Collected data
──────────────────────────────
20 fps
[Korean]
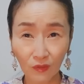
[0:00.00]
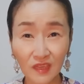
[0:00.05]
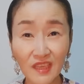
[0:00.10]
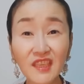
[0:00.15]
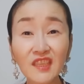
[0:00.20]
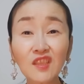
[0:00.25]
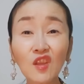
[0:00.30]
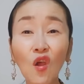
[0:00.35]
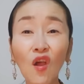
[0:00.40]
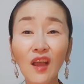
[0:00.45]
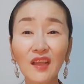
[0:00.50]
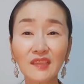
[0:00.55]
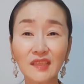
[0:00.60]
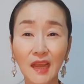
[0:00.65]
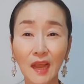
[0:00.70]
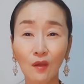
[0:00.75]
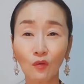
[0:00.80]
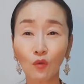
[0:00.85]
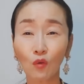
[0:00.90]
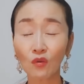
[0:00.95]
인정하지
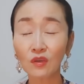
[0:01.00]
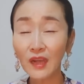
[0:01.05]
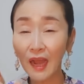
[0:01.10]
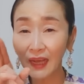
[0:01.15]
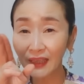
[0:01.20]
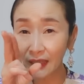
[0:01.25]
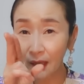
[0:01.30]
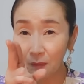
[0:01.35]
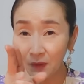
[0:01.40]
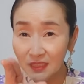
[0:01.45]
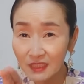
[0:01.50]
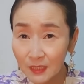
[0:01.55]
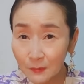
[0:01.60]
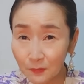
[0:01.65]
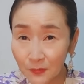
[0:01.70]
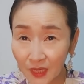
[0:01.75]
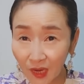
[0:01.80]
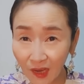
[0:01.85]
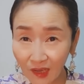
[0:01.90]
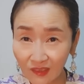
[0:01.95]
않고 그 하나만
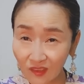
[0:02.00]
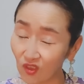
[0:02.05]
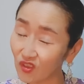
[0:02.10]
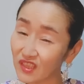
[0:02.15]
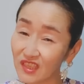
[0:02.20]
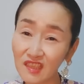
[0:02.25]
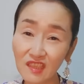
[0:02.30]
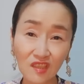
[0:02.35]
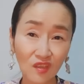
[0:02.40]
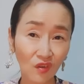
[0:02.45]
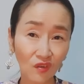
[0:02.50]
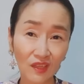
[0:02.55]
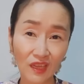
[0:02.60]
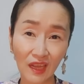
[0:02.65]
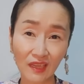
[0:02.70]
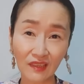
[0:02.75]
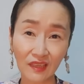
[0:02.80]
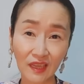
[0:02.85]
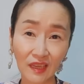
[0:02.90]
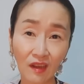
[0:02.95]
집착하는 건 인정이
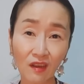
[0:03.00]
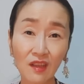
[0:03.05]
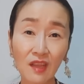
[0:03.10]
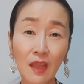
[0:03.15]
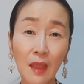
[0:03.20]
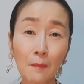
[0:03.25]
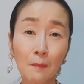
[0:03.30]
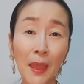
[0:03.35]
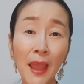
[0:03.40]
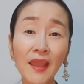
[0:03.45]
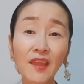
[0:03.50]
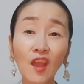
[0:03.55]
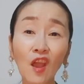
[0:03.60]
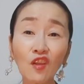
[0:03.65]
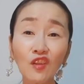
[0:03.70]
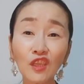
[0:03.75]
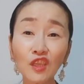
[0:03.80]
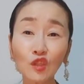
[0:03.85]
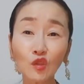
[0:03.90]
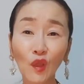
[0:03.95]
아니에요.
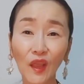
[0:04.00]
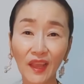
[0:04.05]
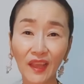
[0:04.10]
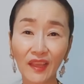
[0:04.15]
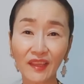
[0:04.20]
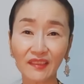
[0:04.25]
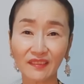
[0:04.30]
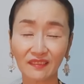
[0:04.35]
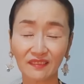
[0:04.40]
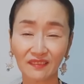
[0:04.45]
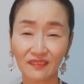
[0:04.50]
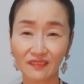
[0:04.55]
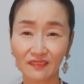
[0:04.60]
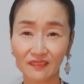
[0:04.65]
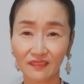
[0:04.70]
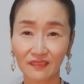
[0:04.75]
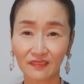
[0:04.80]
배경이 된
──────────────────────────────
Aim of the exercise:
Exactly as written, reproduce all of the entries while dropping the pictures.

Answer space:
20 fps
[Korean]
[0:00.00]
[0:00.05]
[0:00.10]
[0:00.15]
[0:00.20]
[0:00.25]
[0:00.30]
[0:00.35]
[0:00.40]
[0:00.45]
[0:00.50]
[0:00.55]
[0:00.60]
[0:00.65]
[0:00.70]
[0:00.75]
[0:00.80]
[0:00.85]
[0:00.90]
[0:00.95]
인정하지
[0:01.00]
[0:01.05]
[0:01.10]
[0:01.15]
[0:01.20]
[0:01.25]
[0:01.30]
[0:01.35]
[0:01.40]
[0:01.45]
[0:01.50]
[0:01.55]
[0:01.60]
[0:01.65]
[0:01.70]
[0:01.75]
[0:01.80]
[0:01.85]
[0:01.90]
[0:01.95]
않고 그 하나만
[0:02.00]
[0:02.05]
[0:02.10]
[0:02.15]
[0:02.20]
[0:02.25]
[0:02.30]
[0:02.35]
[0:02.40]
[0:02.45]
[0:02.50]
[0:02.55]
[0:02.60]
[0:02.65]
[0:02.70]
[0:02.75]
[0:02.80]
[0:02.85]
[0:02.90]
[0:02.95]
집착하는 건 인정이
[0:03.00]
[0:03.05]
[0:03.10]
[0:03.15]
[0:03.20]
[0:03.25]
[0:03.30]
[0:03.35]
[0:03.40]
[0:03.45]
[0:03.50]
[0:03.55]
[0:03.60]
[0:03.65]
[0:03.70]
[0:03.75]
[0:03.80]
[0:03.85]
[0:03.90]
[0:03.95]
아니에요.
[0:04.00]
[0:04.05]
[0:04.10]
[0:04.15]
[0:04.20]
[0:04.25]
[0:04.30]
[0:04.35]
[0:04.40]
[0:04.45]
[0:04.50]
[0:04.55]
[0:04.60]
[0:04.65]
[0:04.70]
[0:04.75]
[0:04.80]
배경이 된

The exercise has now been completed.